Following Parkwood and the Court of Appeal decision in this case, there was a clear unease around the issue of whether collateral warranties are construction contracts. This has now been clarified by the Supreme Court and the position has arguably been reset as Parliament intended prior to the Parkwood case and the Court of Appeal’s decision.

In practice, although it remains possible for a document referred to as a collateral warranty to be a construction contract under the Construction Act, those that are most typically in circulation on construction projects are unlikely to be considered as construction contracts under the Construction Act.
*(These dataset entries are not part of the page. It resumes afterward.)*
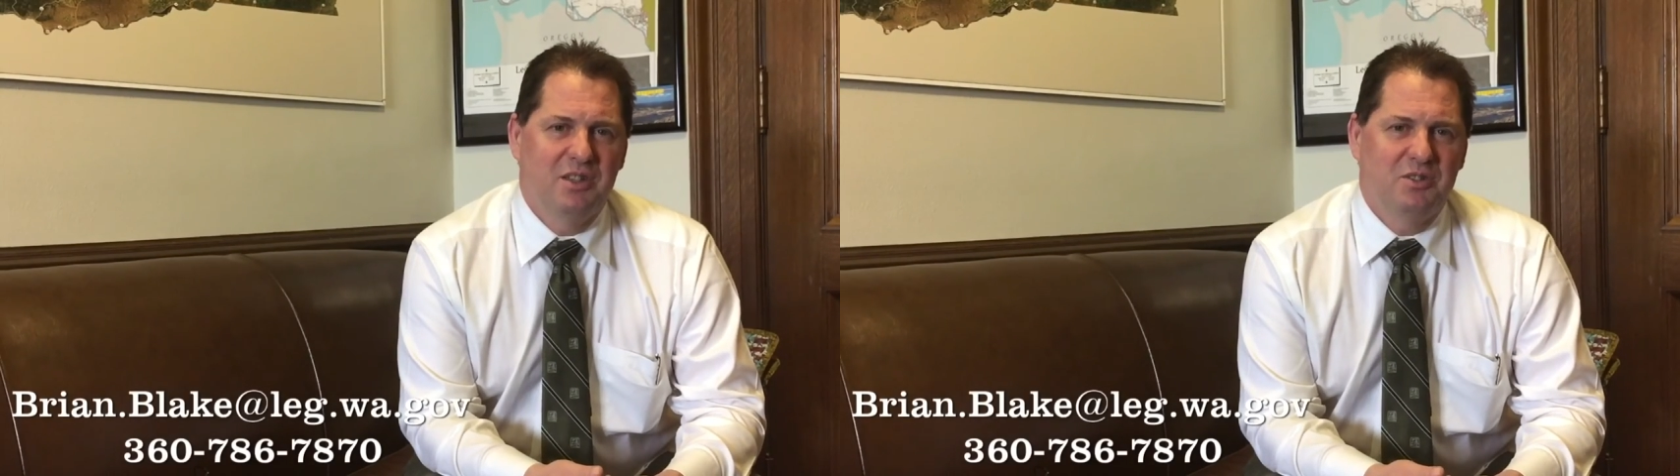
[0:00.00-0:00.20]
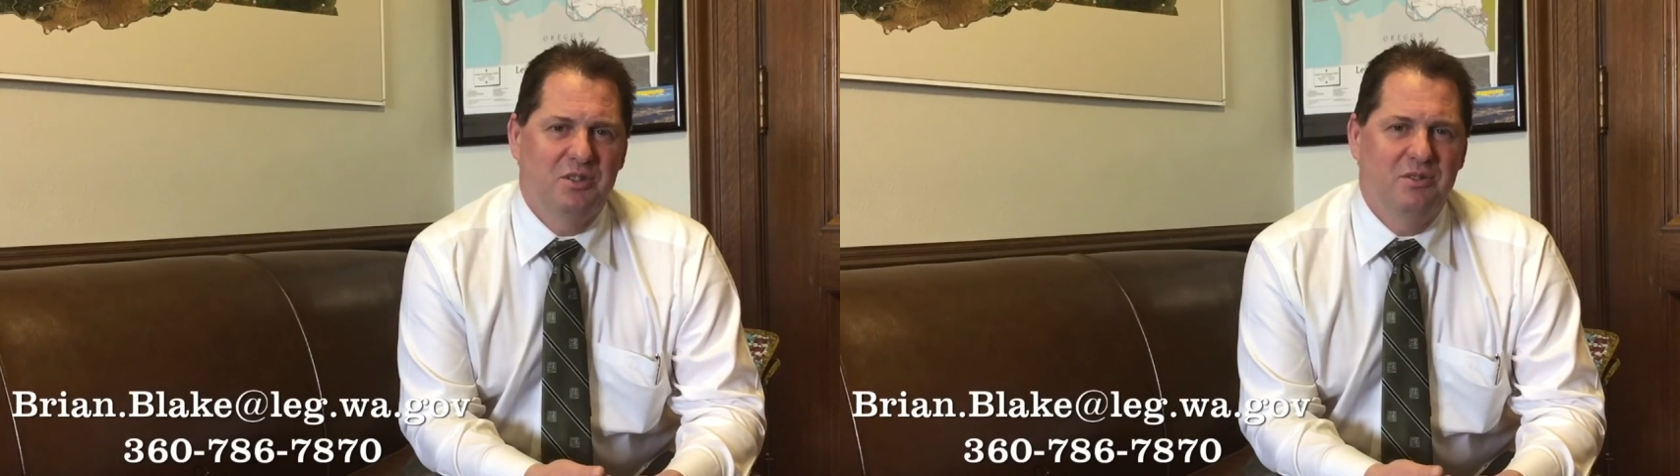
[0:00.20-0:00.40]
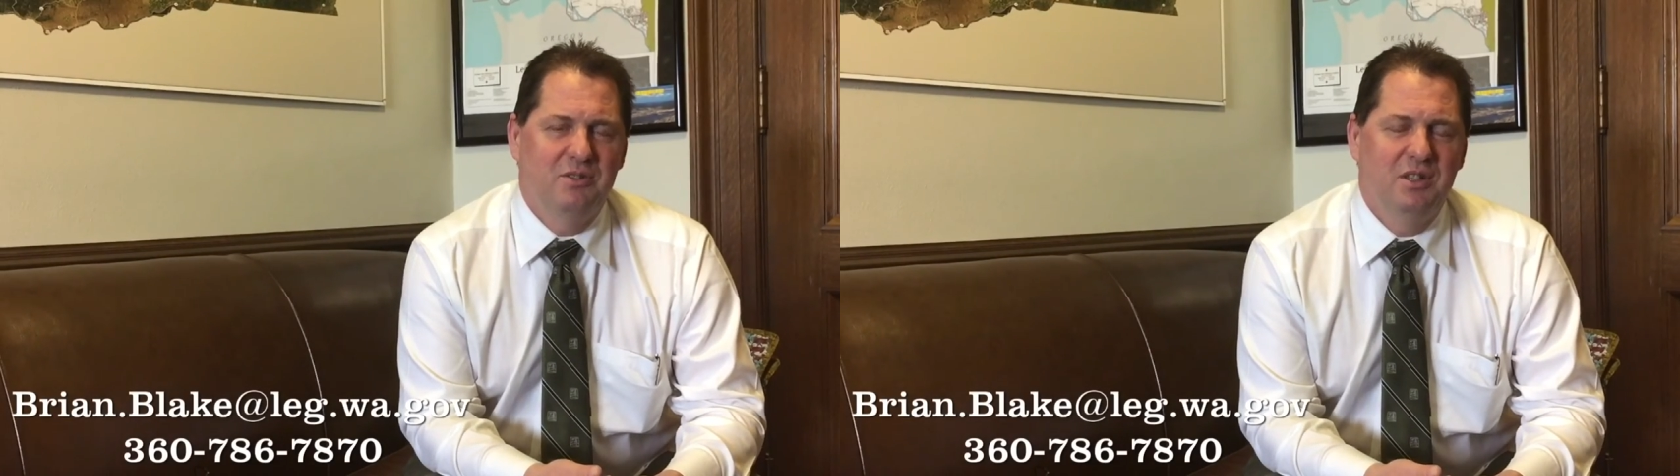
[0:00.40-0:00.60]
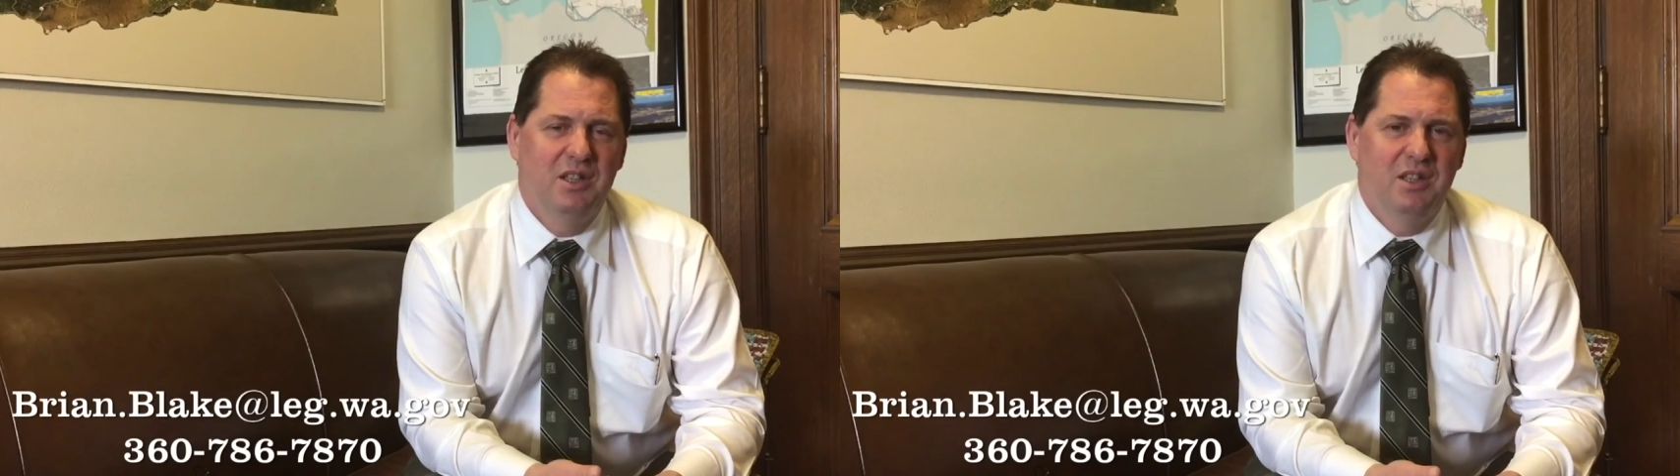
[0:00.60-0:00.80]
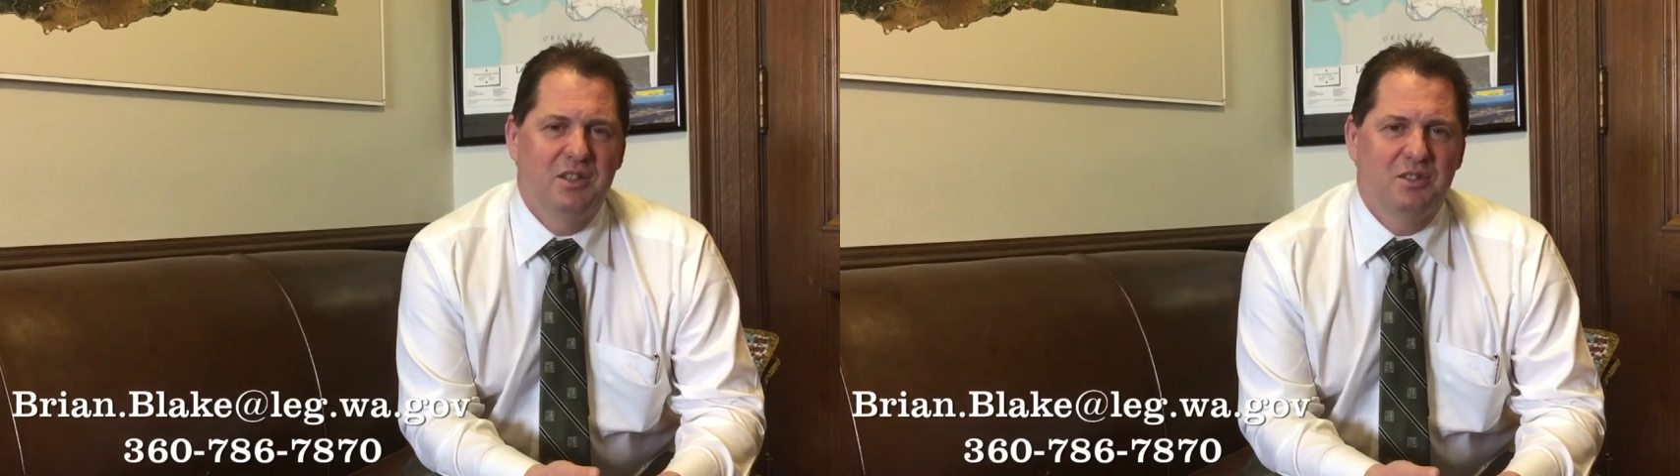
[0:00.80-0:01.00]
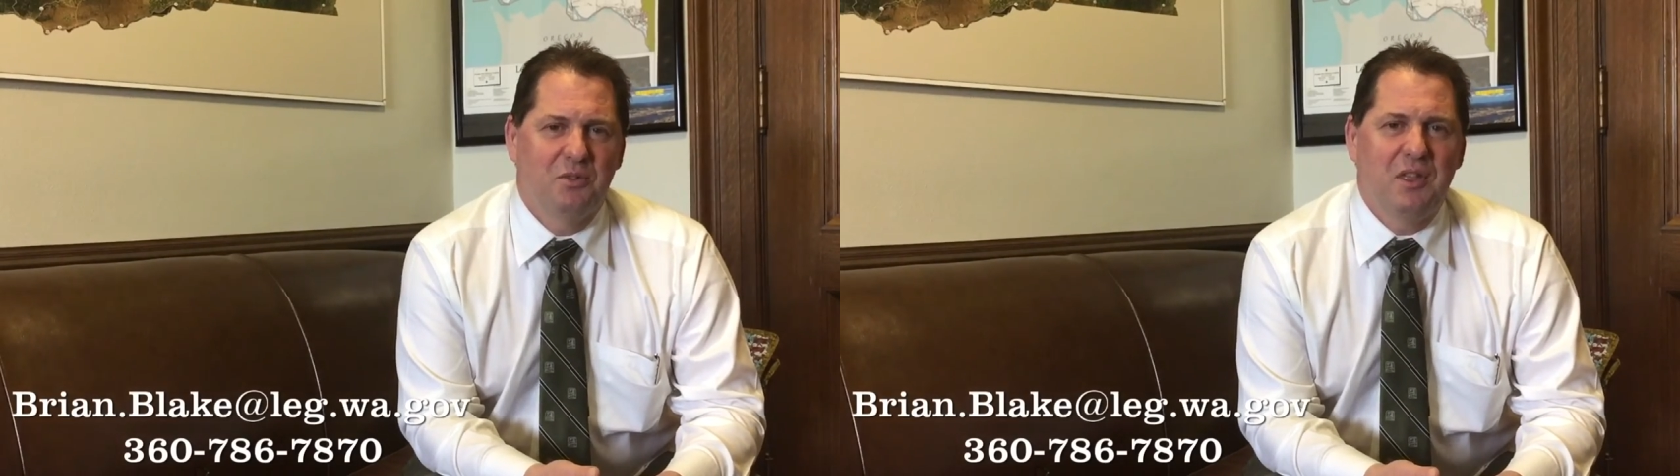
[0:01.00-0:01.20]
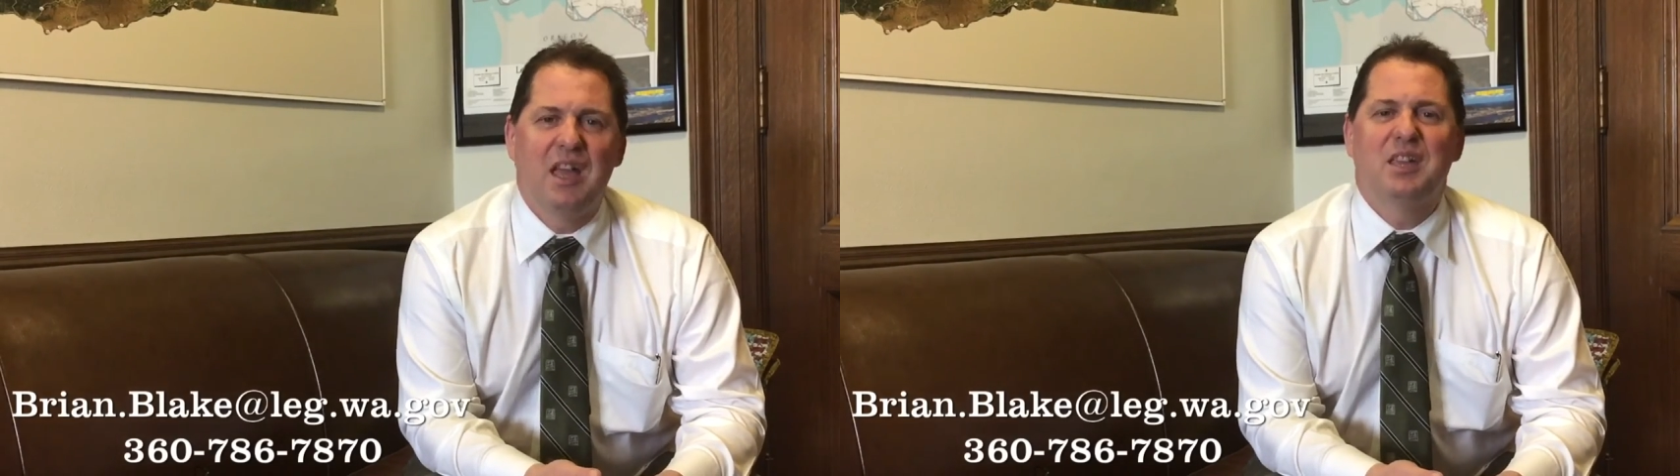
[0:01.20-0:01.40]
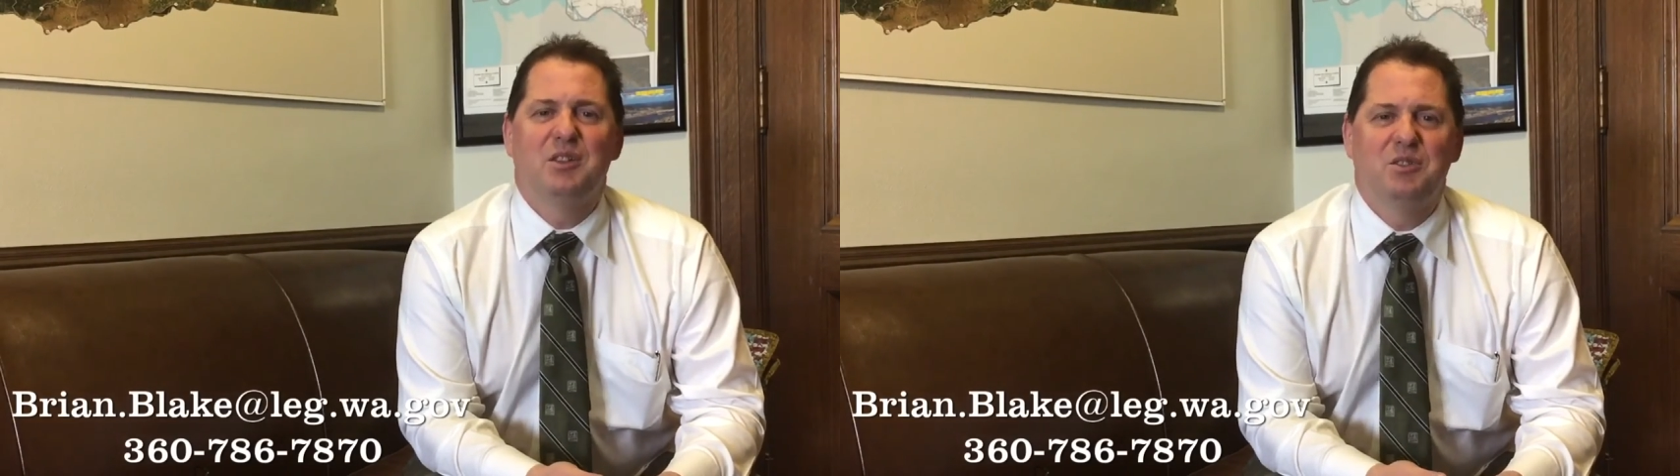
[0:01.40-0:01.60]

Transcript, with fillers: issue. So thank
For a collateral warranty to comprise a “construction contract”, the judgment suggests that there is a “dividing line… between collateral warranties which merely replicate undertakings given in any building contract and those which give rise to separate or distinct undertakings for the carrying out of construction operations. That is a distinction that can be easily understood and applied”.

Consequently, in the absence of specific drafting, funders, purchasers and tenants will now be unlikely to have the right to issue statutory adjudication proceedings for breaches of obligations under collateral warranties. This is often a far more cost effective and timely way of resolving construction disputes, but no longer available to beneficiaries under a collateral warranty with the likely route being a breach of contract claim in court. Court claims are inevitably longer, more complex and expensive.

From a policy perspective, it is odd that the decision comes at a time when residential buildings have been blighted by serious health and safety defects. The fact that it could now take longer to implement and pay for those remedial works appears counter-intuitive in the current climate. More specifically:

  • The responsible parties for building safety defects (particularly fire safety) are often designers and subcontractors, who will have given collateral warranties
  • Adjudication is no longer a simple route to recovery against one party under a collateral warranty, necessitating court actions, with the risk of multi-party proceedings. The Design & Build Contractor will always be responsible, in addition to any designer or subcontractor. Accordingly, a claimant may decide to sue multiple parties as a belt and braces approach or additional defendants may be brought into the court proceedings.

Whereas adjudication can be viewed as “rough justice”, it is a lot quicker and cheaper (and can be used strategically) when compared to having a judge preside over certain matters.

Comment

Against this background, historical collateral warranties could  be amended and “new” warranties drafted to confer an express, contractual right to adjudicate with a process similar to statutory adjudication.

It will be interesting to see if there is a general acceptance that collateral “warranties were not intended to fall within the scope of the 1996 Act” or whether drafting will be used to get around the judgment.